As consumers seek relief from bleak news about war and the economy, experts say entertainment could spawn the next wave of lucrative niche opportunities on the Web.
Yankee Group program manager Paul Ritter told the E-Commerce Times that Hollywood could prove to be a blockbuster. According to Ritter, online purchases of movies and videos will ramp up significantly over the next several years.
As an example, Ritter pointed to Movielink, a company that soon will launch a new service that lets consumers receive on-demand, feature-length movies over the Internet.
Exclusive Movie Deals
Ritter said Movielink has a key advantage because it has formed joint ventures with several studios, including MGM, Universal, Warner Brothers, Paramount and Sony.
“Few competitors in this space are likely to emerge with the studio partners that Movielink has established,” Ritter said.
But one factor that will keep this market at a niche level — in contrast to more mainstream markets driven by movie theaters themselves — is that its business model is tied closely to growth of consumer broadband penetration.
Broadband has gained speed more slowly than most observers expected, although the Yankee Group has forecast that it will reach 30 percent of U.S. households in the next few years. That could signal greater profitability in the on-demand movie niche of the future.
File Sharing Soars
Music entertainment is another key niche that analysts predict will flourish in coming years. The Yankee Group recently predicted that free file-sharing systems like Kazaa and Morpheus will enjoy high popularity over the next few years as legitimate, for-pay music services struggle to gain ground.
The Yankee Group reported that consumers downloaded more than 5 billion audio files from unlicensed file-sharing services in 2001. According to the research firm, the annual total from both free and licensed sites could rise to 7.5 billion as legitimate services take hold.
Gartner vice president Karen Peterson told the E-Commerce Times that the rise of file-sharing services can be traced to the fact that they take advantage of two effective online business models: the ability to deal well with digitized content and the ability to cultivate a shared sense of community.
Beyond the Glamour
But effective niche-building extends far beyond movies and music. According to GartnerG2 vice president Van Baker, revenue can be reaped online by those who can successfully attract hobbyists, collectors and others with very specialized interests.
To bring together hobbyists and collectors, companies must figure out what makes them want to participate in an online community. Auction site eBay has done so with resounding success.
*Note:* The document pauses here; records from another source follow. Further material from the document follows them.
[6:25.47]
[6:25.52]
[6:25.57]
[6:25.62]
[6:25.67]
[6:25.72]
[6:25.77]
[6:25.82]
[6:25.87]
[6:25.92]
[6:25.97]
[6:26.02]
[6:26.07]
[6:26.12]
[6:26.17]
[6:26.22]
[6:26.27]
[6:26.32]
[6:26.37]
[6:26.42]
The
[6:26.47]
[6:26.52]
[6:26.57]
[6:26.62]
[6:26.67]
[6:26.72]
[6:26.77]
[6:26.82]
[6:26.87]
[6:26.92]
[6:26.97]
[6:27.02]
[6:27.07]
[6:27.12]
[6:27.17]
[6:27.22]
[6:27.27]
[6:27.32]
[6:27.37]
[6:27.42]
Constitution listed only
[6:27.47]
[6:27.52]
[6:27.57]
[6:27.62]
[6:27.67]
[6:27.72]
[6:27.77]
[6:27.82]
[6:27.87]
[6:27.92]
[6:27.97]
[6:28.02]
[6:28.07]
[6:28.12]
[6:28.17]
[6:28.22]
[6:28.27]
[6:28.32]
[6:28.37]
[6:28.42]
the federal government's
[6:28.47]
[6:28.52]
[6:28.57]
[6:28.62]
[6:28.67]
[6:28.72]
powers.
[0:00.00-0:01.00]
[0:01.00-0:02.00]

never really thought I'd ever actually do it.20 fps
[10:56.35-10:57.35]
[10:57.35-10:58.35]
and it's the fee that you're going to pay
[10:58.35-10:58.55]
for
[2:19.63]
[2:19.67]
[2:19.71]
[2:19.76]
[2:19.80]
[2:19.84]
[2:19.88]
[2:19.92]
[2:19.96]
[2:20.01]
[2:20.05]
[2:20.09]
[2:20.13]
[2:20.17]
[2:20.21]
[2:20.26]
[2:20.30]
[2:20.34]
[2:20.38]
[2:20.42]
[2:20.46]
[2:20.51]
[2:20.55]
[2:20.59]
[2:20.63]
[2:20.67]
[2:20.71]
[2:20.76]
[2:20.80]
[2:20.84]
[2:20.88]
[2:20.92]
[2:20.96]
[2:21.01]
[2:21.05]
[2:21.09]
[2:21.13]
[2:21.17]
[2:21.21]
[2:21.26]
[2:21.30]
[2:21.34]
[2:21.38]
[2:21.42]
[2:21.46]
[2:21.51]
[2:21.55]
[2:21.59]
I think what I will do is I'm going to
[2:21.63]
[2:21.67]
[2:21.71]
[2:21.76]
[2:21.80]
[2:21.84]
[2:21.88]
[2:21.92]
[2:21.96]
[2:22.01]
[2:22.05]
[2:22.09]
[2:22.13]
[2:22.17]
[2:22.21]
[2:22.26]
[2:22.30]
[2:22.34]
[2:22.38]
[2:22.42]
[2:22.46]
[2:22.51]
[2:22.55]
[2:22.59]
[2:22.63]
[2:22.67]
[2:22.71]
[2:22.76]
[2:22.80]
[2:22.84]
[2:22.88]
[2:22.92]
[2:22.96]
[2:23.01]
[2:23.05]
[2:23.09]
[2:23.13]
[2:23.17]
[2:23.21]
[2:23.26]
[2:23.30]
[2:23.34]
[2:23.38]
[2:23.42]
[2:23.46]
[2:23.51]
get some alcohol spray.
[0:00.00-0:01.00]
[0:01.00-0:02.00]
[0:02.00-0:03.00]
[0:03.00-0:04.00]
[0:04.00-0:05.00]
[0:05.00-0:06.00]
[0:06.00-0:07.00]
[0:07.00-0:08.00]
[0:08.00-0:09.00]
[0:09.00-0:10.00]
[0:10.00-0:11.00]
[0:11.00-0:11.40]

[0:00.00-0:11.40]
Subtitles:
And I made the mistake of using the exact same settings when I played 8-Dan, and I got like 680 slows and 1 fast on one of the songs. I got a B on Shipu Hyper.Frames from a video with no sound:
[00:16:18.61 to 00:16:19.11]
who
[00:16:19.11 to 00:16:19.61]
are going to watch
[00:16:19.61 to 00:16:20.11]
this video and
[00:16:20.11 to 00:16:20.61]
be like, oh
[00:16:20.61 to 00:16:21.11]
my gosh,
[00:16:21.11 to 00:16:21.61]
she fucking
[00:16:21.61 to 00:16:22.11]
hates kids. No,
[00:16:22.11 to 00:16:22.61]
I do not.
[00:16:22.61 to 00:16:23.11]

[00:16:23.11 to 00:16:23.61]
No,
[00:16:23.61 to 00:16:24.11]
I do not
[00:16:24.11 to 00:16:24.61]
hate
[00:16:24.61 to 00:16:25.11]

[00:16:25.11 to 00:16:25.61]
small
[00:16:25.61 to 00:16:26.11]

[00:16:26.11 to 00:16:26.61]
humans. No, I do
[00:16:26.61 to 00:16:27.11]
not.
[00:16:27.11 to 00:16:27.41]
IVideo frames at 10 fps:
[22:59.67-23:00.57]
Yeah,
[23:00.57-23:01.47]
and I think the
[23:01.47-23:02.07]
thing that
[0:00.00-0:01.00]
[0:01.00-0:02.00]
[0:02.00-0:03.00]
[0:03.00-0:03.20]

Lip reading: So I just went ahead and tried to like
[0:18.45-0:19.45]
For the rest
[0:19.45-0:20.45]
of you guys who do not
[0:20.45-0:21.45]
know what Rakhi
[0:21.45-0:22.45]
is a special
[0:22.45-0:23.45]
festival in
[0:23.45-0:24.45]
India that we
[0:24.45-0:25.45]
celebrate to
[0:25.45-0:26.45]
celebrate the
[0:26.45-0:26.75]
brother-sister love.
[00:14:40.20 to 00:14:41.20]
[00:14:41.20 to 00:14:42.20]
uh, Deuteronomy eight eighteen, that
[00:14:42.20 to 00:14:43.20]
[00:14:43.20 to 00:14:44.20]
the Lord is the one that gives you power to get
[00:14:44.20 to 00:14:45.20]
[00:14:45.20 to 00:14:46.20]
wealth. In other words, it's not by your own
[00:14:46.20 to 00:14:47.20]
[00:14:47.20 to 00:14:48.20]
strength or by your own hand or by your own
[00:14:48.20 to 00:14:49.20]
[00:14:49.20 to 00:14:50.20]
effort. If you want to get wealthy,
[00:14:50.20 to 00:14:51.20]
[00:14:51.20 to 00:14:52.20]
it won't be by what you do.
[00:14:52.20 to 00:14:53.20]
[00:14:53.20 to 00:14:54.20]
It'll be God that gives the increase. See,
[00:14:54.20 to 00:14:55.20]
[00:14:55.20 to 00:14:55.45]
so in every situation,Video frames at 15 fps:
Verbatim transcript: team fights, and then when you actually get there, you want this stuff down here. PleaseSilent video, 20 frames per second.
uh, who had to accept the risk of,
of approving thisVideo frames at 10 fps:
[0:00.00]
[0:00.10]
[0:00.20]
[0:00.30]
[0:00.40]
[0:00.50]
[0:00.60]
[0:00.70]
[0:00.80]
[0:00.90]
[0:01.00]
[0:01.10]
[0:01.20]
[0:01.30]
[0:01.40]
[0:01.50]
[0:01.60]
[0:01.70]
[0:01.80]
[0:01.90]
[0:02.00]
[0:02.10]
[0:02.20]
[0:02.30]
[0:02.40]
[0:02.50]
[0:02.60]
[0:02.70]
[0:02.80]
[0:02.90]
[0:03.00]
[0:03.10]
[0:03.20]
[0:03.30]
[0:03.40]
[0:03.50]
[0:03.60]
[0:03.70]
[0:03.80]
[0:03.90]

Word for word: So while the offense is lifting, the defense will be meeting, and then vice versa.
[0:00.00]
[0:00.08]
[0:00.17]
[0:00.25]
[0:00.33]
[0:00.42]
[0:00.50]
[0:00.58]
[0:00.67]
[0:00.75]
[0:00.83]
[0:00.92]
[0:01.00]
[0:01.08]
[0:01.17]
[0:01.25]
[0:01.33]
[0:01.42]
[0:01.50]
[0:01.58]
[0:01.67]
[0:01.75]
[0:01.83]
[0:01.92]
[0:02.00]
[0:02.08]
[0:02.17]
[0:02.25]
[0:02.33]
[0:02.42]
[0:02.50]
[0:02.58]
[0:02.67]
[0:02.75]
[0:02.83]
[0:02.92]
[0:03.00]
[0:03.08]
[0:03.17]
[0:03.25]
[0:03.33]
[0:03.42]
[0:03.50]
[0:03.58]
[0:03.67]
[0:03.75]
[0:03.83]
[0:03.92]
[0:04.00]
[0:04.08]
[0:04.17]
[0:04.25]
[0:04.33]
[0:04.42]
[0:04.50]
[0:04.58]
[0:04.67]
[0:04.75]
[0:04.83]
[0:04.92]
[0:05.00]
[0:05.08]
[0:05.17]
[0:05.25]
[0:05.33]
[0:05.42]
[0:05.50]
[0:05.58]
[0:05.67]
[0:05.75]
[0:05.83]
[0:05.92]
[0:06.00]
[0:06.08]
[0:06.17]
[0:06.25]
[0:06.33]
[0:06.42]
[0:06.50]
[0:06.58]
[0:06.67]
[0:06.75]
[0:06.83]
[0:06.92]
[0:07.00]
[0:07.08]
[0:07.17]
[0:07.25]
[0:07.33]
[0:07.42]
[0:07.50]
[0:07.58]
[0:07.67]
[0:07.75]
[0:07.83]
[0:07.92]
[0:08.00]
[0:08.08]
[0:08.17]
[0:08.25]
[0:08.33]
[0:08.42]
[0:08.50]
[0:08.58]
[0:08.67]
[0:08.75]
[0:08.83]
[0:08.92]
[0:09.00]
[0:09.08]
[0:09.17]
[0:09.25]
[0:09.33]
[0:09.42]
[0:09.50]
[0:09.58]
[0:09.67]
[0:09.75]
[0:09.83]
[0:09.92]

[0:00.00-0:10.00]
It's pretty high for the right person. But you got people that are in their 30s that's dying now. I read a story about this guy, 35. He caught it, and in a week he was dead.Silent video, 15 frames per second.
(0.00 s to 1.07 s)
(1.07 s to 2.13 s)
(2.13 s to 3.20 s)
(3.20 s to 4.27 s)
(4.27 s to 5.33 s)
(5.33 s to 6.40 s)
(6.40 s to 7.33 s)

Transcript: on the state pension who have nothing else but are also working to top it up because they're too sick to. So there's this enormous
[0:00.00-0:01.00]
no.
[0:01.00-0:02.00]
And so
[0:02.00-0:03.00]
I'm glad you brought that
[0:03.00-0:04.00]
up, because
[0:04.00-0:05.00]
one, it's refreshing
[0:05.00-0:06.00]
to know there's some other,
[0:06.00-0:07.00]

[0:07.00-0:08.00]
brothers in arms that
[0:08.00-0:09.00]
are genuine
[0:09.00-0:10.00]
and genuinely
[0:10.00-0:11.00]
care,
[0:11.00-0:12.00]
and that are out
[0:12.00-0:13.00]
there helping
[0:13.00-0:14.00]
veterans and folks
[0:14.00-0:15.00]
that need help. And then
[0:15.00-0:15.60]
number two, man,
While eBay draws big online crowds and caters to numerous interests, Baker said there is still room for niche players to target specific interests with a great deal of expertise that a large company like eBay simply cannot offer.
Baker added that hobbyists in all areas — from stamp collecting to flower arranging — are looking for sites that provide healthy combinations of salesmanship and practical advice.
“Even when the economy turns bad, people don’t give up their favorite hobbies,” Baker told the E-Commerce Times.
Because hobbyist sites have a built-in audience, well-done ones do not have to reinvent the wheel or rely on gimmicky services or promotions.
“There is a need for sites that let people do what they already enjoy doing,” Baker said. “Those are the sites that get rewarded.”